The “best” values of this can be selected using select_best(), this function requires you to specify a matric that it should select against.

best_penalty <- select_best(tune_res, metric = "rsq")
best_penalty
## # A tibble: 1 × 2
##   penalty .config              
##     <dbl> <chr>                
## 1    356. Preprocessor1_Model38

This value of penalty can then be used with finalize_workflow() to update/finalize the recipe by replacing tune() with the value of best_penalty. Now, this model should be fit again, this time using the whole training data set.

ridge_final <- finalize_workflow(ridge_workflow, best_penalty)

ridge_final_fit <- fit(ridge_final, data = Hitters_train)

This final model can now be applied on our testing data set to validate the performance

augment(ridge_final_fit, new_data = Hitters_test) %>%
  rsq(truth = Salary, estimate = .pred)
## # A tibble: 1 × 3
##   .metric .estimator .estimate
##   <chr>   <chr>          <dbl>
## 1 rsq     standard       0.305

And it performs fairly well given what we saw earlier.

The Lasso

We will use the glmnet package to perform lasso regression. parsnip does not have a dedicated function to create a ridge regression model specification. You need to use linear_reg() and set mixture = 1 to specify a lasso model. The mixture argument specifies the amount of different types of regularization, mixture = 0 specifies only ridge regularization and mixture = 1 specifies only lasso regularization. Setting mixture to a value between 0 and 1 lets us use both.

The following procedure will be very similar to what we saw in the ridge regression section. The preprocessing needed is the same, but let us write it out one more time.

lasso_recipe <- 
  recipe(formula = Salary ~ ., data = Hitters_train) %>% 
  step_novel(all_nominal_predictors()) %>% 
  step_dummy(all_nominal_predictors()) %>% 
  step_zv(all_predictors()) %>% 
  step_normalize(all_predictors())

Next, we finish the lasso regression workflow.

lasso_spec <- 
  linear_reg(penalty = tune(), mixture = 1) %>% 
  set_mode("regression") %>% 
  set_engine("glmnet") 

lasso_workflow <- workflow() %>% 
  add_recipe(lasso_recipe) %>% 
  add_model(lasso_spec)

While we are doing a different kind of regularization we still use the same penalty argument. I have picked a different range for the values of penalty since I know it will be a good range. You would in practice have to cast a wide net at first and then narrow on the range of interest.

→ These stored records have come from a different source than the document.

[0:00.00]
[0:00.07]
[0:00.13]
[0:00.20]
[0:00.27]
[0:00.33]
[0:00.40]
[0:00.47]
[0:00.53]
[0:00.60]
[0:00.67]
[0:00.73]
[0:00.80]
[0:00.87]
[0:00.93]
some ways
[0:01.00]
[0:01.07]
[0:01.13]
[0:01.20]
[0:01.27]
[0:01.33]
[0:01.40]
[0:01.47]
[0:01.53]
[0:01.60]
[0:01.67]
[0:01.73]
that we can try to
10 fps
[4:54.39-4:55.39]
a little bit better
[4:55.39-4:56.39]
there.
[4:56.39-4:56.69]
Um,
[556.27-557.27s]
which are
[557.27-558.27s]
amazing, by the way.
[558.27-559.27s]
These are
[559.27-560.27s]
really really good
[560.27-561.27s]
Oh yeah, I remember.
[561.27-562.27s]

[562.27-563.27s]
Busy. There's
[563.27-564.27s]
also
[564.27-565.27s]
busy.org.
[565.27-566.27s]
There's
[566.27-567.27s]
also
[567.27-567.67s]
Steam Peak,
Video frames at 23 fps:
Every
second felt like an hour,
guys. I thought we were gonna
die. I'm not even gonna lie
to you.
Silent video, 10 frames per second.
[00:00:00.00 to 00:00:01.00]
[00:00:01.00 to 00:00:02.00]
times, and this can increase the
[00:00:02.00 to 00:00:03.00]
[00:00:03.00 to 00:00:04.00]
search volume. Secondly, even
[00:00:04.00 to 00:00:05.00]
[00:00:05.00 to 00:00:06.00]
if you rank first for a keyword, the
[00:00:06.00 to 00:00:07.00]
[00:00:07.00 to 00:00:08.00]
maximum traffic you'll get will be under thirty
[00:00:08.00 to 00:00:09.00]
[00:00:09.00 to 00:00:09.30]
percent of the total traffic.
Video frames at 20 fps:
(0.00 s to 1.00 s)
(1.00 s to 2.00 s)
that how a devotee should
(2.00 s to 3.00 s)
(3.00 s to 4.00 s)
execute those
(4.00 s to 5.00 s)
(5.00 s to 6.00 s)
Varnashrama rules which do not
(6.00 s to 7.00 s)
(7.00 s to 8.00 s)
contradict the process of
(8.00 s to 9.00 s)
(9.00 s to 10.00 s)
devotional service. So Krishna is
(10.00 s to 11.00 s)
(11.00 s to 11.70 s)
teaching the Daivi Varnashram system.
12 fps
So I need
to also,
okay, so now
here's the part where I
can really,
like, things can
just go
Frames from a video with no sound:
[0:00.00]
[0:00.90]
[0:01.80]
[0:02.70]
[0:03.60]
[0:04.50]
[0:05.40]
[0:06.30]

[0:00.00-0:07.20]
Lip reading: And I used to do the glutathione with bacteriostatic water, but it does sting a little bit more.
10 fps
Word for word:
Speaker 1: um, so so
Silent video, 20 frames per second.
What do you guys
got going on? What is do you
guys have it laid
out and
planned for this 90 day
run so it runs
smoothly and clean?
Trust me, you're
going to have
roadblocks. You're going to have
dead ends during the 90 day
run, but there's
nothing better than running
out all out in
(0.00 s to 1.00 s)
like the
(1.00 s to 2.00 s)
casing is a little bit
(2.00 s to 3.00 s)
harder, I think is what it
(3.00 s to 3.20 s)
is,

penalty_grid <- grid_regular(penalty(range = c(-2, 2)), levels = 50)

And we can use tune_grid() again.

tune_res <- tune_grid(
  lasso_workflow,
  resamples = Hitters_fold, 
  grid = penalty_grid
)

autoplot(tune_res)

Facetted connected scatter chart. regularization along the
x-axis. Performance values along the y-axis. The facets are
rmse and rsq. Both are fairly constant for low values of
regularization, rmse starts moderately increasing and rsq
starts moderately decreasing once the regularization
gets larger.

We select the best value of penalty using select_best()

best_penalty <- select_best(tune_res, metric = "rsq")

And refit the using the whole training data set.

lasso_final <- finalize_workflow(lasso_workflow, best_penalty)

lasso_final_fit <- fit(lasso_final, data = Hitters_train)

And we are done, by calculating the rsq value for the lasso model can we see that for this data ridge regression outperform lasso regression.

augment(lasso_final_fit, new_data = Hitters_test) %>%
  rsq(truth = Salary, estimate = .pred)
## # A tibble: 1 × 3
##   .metric .estimator .estimate
##   <chr>   <chr>          <dbl>
## 1 rsq     standard       0.314